Amnesty International exhorte les autorités syriennes à abandonner les charges retenues contre ces hommes et à libérer immédiatement et sans condition Muhammad Mustafa, Sherif Ramadhan et Khaled Ahmad Ali. L’organisation estime que le placement en détention de ces hommes et le procès dont ils ont fait l’objet enfreignent le droit à la liberté d’expression et d’association, tel qu’il est décrit dans les articles 38 et 39 de la Constitution syrienne et dans l’article 19 du Pacte international relatif aux droits civils et politiques (PIDCP), auquel la Syrie est partie.

Amnesty International est, par ailleurs, vivement préoccupée par certaines informations concernant de jeunes Kurdes appréhendés au lendemain des événements survenus dans le nord du pays, en particulier à El Qamishli, en mars 2004. Ces mineurs, détenus au secret dans des postes de police et des locaux des services de sûreté, auraient été victimes de tortures et d’autres types de mauvais traitements. L’identité de plus de 20 adolescents âgés de quatorze à dix-sept ans a été communiquée à Amnesty International. Ces jeunes auraient subi de nombreux actes de torture, qui leur ont laissé des cicatrices et sont à l’origine de blessures sérieuses - nez cassé, tympans perforés ou encore plaies infectées. Selon les informations recueillies, les tortionnaires auraient notamment :

 torturé à l’électricité les jeunes détenus sur les mains et les pieds ainsi que sur d’autres zones sensibles du corps ;

 arraché des ongles de pied ;

 cogné violemment entre elles les têtes de plusieurs jeunes, provoquant des blessures et des saignements nasaux. Les saignements ont continué pour l’un des adolescents après sa libération ;

 asséné à leurs victimes des coups de câble électrique et de crosse de fusil ;

 ordonné aux jeunes détenus de se dévêtir presque entièrement en comptant de un à trois, et roués ceux-ci de coups s’ils n’avaient pas fini dans les temps.

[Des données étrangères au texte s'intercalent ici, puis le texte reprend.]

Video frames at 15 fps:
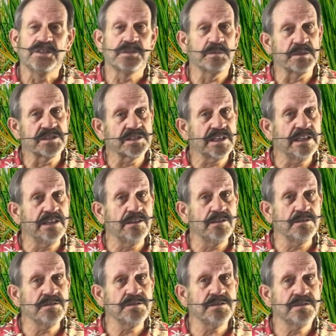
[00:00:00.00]
To
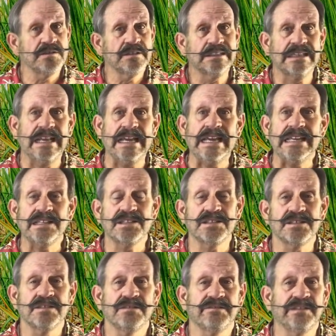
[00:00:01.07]
mosquitoes,
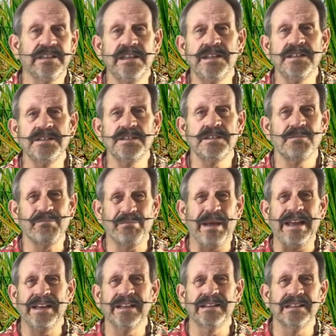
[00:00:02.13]
gnats, fleas,
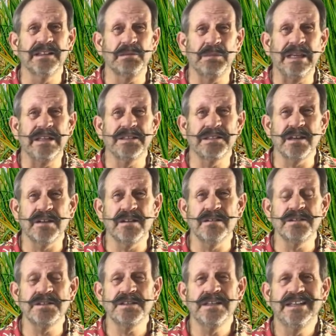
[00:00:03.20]
biting little
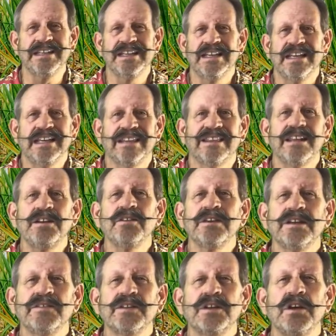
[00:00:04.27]
bloodsuckers, they
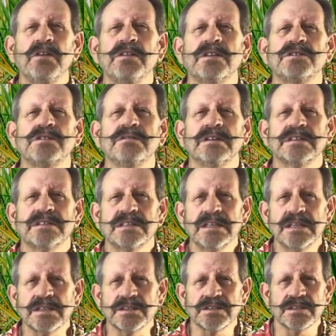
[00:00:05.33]
don't even know that you
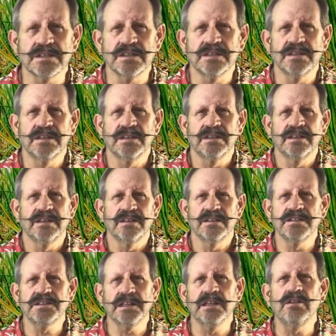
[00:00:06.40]
exist.
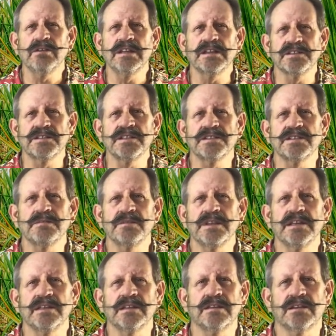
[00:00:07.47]
This cloaking system
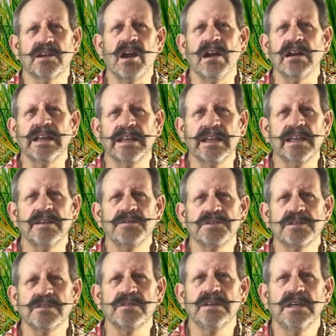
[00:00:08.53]
that garlic
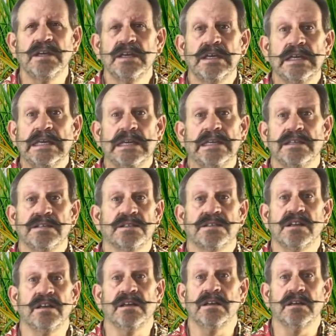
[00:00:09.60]
gives you
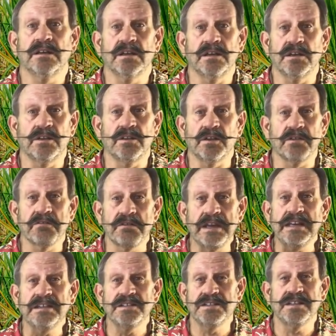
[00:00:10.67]
is the
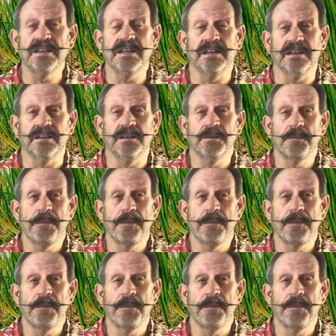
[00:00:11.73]
greatest thing.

À la connaissance d’Amnesty International, une vingtaine de mineurs se trouvent toujours en détention, plus de trois mois après leur arrestation. Ces jeunes, ainsi que d’autres détenus, pourraient notamment être inculpés des infractions suivantes : « rassemblement de nature à perturber l’ordre public » et « attaques visant à entraver l’action des autorités ». Amnesty International est particulièrement préoccupée par le fait que ces jeunes sont détenus sans avoir été jugés. Ces mineurs ont été et sont toujours incarcérés en compagnie d’adultes, ce qui constitue une violation des dispositions du droit syrien et de la Convention relative aux droits de l’enfant des Nations unies, à laquelle la Syrie est partie. L’article 37 de cette Convention prévoit que l’arrestation et la détention ou l’emprisonnement d’un mineur doivent être conformes à la loi et que l’on ne doit y recourir qu’en dernier ressort, et, le cas échéant, pour une durée la plus courte possible.

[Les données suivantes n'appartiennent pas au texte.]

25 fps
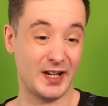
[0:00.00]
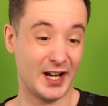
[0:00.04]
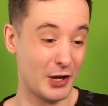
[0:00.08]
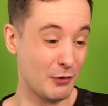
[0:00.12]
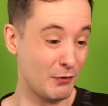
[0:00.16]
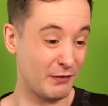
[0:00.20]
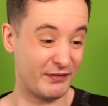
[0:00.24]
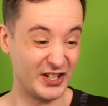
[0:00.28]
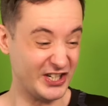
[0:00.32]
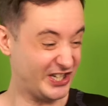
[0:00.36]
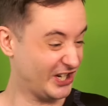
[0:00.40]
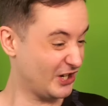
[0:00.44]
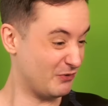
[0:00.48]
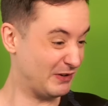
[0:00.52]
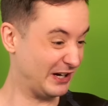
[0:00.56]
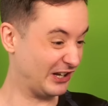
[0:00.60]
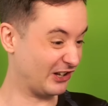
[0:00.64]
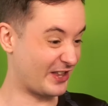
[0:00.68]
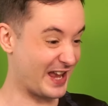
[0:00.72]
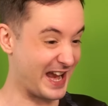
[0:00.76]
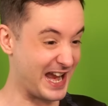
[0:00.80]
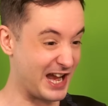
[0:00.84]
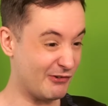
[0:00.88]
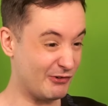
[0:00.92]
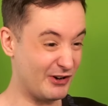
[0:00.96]
know, if you're 2 0
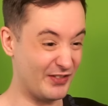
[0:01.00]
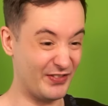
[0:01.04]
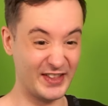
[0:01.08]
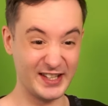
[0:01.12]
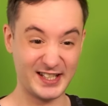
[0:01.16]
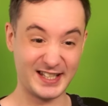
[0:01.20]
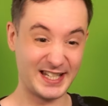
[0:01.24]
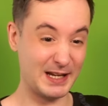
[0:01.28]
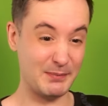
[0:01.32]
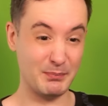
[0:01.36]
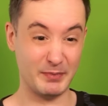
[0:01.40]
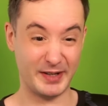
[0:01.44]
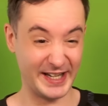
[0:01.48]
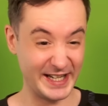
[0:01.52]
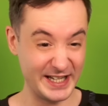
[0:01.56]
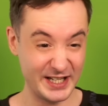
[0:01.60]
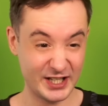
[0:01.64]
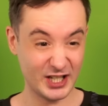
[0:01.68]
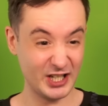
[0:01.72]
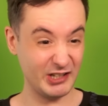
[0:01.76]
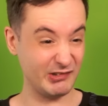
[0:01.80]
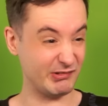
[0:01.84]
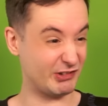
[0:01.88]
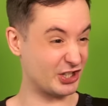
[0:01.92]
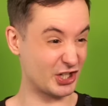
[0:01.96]
down and they seem
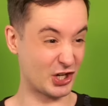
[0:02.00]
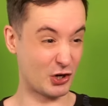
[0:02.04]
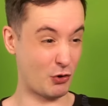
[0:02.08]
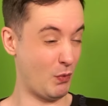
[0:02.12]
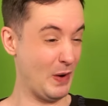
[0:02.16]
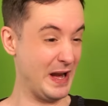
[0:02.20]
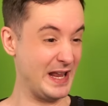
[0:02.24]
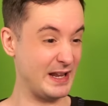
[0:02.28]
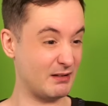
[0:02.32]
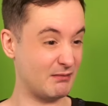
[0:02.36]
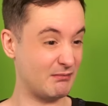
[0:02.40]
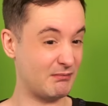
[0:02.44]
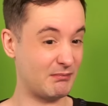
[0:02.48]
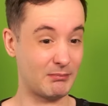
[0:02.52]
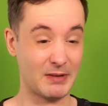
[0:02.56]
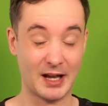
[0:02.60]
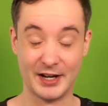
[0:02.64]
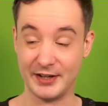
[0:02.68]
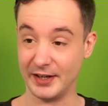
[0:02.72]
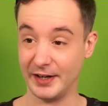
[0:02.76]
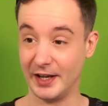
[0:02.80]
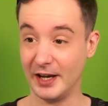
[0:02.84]
decent, just quit. I don't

Amnesty International demande en conséquence aux autorités syriennes de remettre en liberté, en attendant qu’ils soient jugés, tous les mineurs kurdes se trouvant en détention pour leur rôle présumé dans les événements du 12 mars dernier, mais aussi de garantir qu’ils bénéficieront d’un procès conforme aux normes internationales d’équité. L’organisation appelle également les autorités à mener sans délai une enquête indépendante et rigoureuse sur les allégations de torture et de mauvais traitements, et de faire en sorte que les mineurs soumis à la torture puissent recevoir de toute urgence les soins médicaux et psychologiques appropriés.